Dataset records.
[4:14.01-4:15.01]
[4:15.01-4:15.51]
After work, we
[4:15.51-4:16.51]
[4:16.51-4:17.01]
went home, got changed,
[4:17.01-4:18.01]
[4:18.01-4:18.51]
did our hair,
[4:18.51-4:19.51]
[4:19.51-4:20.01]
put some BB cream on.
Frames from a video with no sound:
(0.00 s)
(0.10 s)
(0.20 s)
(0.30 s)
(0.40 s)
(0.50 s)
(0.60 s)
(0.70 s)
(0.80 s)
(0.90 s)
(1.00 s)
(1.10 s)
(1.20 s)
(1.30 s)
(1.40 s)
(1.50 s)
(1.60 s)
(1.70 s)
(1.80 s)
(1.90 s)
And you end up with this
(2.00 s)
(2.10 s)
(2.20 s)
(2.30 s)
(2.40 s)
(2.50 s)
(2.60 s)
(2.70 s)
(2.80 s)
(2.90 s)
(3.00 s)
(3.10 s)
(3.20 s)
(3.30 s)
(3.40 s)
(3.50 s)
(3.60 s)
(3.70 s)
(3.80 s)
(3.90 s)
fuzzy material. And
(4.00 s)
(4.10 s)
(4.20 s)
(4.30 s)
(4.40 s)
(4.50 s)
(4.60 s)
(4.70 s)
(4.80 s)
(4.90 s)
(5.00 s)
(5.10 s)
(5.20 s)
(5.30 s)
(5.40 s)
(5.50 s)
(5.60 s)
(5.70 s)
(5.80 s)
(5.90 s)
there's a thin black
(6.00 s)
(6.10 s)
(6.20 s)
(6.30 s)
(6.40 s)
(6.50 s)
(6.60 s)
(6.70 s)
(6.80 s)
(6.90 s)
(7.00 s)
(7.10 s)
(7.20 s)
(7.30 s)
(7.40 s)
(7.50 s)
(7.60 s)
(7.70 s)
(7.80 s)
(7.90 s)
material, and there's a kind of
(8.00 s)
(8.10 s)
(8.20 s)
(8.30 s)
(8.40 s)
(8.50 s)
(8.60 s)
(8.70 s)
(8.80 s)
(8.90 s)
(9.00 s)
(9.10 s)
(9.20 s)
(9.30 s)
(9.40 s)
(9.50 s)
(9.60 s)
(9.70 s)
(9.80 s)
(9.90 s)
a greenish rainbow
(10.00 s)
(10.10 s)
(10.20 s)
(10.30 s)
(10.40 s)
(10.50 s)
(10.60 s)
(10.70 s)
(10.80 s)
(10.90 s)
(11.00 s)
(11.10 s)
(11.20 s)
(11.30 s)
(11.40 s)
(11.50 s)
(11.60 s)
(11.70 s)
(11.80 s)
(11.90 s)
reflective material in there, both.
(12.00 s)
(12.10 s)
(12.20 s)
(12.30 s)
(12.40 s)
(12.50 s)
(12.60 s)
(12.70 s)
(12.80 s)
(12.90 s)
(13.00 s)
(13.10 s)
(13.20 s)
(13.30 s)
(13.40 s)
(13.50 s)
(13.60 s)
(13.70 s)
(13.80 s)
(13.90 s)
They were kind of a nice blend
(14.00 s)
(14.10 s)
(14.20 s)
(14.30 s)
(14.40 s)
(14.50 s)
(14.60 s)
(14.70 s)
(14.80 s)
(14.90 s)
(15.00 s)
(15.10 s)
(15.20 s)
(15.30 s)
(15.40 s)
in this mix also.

Exercise brief. Repeat the data. Leave nothing out and change nothing.

Result of the task.
[4:14.01-4:15.01]
[4:15.01-4:15.51]
After work, we
[4:15.51-4:16.51]
[4:16.51-4:17.01]
went home, got changed,
[4:17.01-4:18.01]
[4:18.01-4:18.51]
did our hair,
[4:18.51-4:19.51]
[4:19.51-4:20.01]
put some BB cream on.
Frames from a video with no sound:
(0.00 s)
(0.10 s)
(0.20 s)
(0.30 s)
(0.40 s)
(0.50 s)
(0.60 s)
(0.70 s)
(0.80 s)
(0.90 s)
(1.00 s)
(1.10 s)
(1.20 s)
(1.30 s)
(1.40 s)
(1.50 s)
(1.60 s)
(1.70 s)
(1.80 s)
(1.90 s)
And you end up with this
(2.00 s)
(2.10 s)
(2.20 s)
(2.30 s)
(2.40 s)
(2.50 s)
(2.60 s)
(2.70 s)
(2.80 s)
(2.90 s)
(3.00 s)
(3.10 s)
(3.20 s)
(3.30 s)
(3.40 s)
(3.50 s)
(3.60 s)
(3.70 s)
(3.80 s)
(3.90 s)
fuzzy material. And
(4.00 s)
(4.10 s)
(4.20 s)
(4.30 s)
(4.40 s)
(4.50 s)
(4.60 s)
(4.70 s)
(4.80 s)
(4.90 s)
(5.00 s)
(5.10 s)
(5.20 s)
(5.30 s)
(5.40 s)
(5.50 s)
(5.60 s)
(5.70 s)
(5.80 s)
(5.90 s)
there's a thin black
(6.00 s)
(6.10 s)
(6.20 s)
(6.30 s)
(6.40 s)
(6.50 s)
(6.60 s)
(6.70 s)
(6.80 s)
(6.90 s)
(7.00 s)
(7.10 s)
(7.20 s)
(7.30 s)
(7.40 s)
(7.50 s)
(7.60 s)
(7.70 s)
(7.80 s)
(7.90 s)
material, and there's a kind of
(8.00 s)
(8.10 s)
(8.20 s)
(8.30 s)
(8.40 s)
(8.50 s)
(8.60 s)
(8.70 s)
(8.80 s)
(8.90 s)
(9.00 s)
(9.10 s)
(9.20 s)
(9.30 s)
(9.40 s)
(9.50 s)
(9.60 s)
(9.70 s)
(9.80 s)
(9.90 s)
a greenish rainbow
(10.00 s)
(10.10 s)
(10.20 s)
(10.30 s)
(10.40 s)
(10.50 s)
(10.60 s)
(10.70 s)
(10.80 s)
(10.90 s)
(11.00 s)
(11.10 s)
(11.20 s)
(11.30 s)
(11.40 s)
(11.50 s)
(11.60 s)
(11.70 s)
(11.80 s)
(11.90 s)
reflective material in there, both.
(12.00 s)
(12.10 s)
(12.20 s)
(12.30 s)
(12.40 s)
(12.50 s)
(12.60 s)
(12.70 s)
(12.80 s)
(12.90 s)
(13.00 s)
(13.10 s)
(13.20 s)
(13.30 s)
(13.40 s)
(13.50 s)
(13.60 s)
(13.70 s)
(13.80 s)
(13.90 s)
They were kind of a nice blend
(14.00 s)
(14.10 s)
(14.20 s)
(14.30 s)
(14.40 s)
(14.50 s)
(14.60 s)
(14.70 s)
(14.80 s)
(14.90 s)
(15.00 s)
(15.10 s)
(15.20 s)
(15.30 s)
(15.40 s)
in this mix also.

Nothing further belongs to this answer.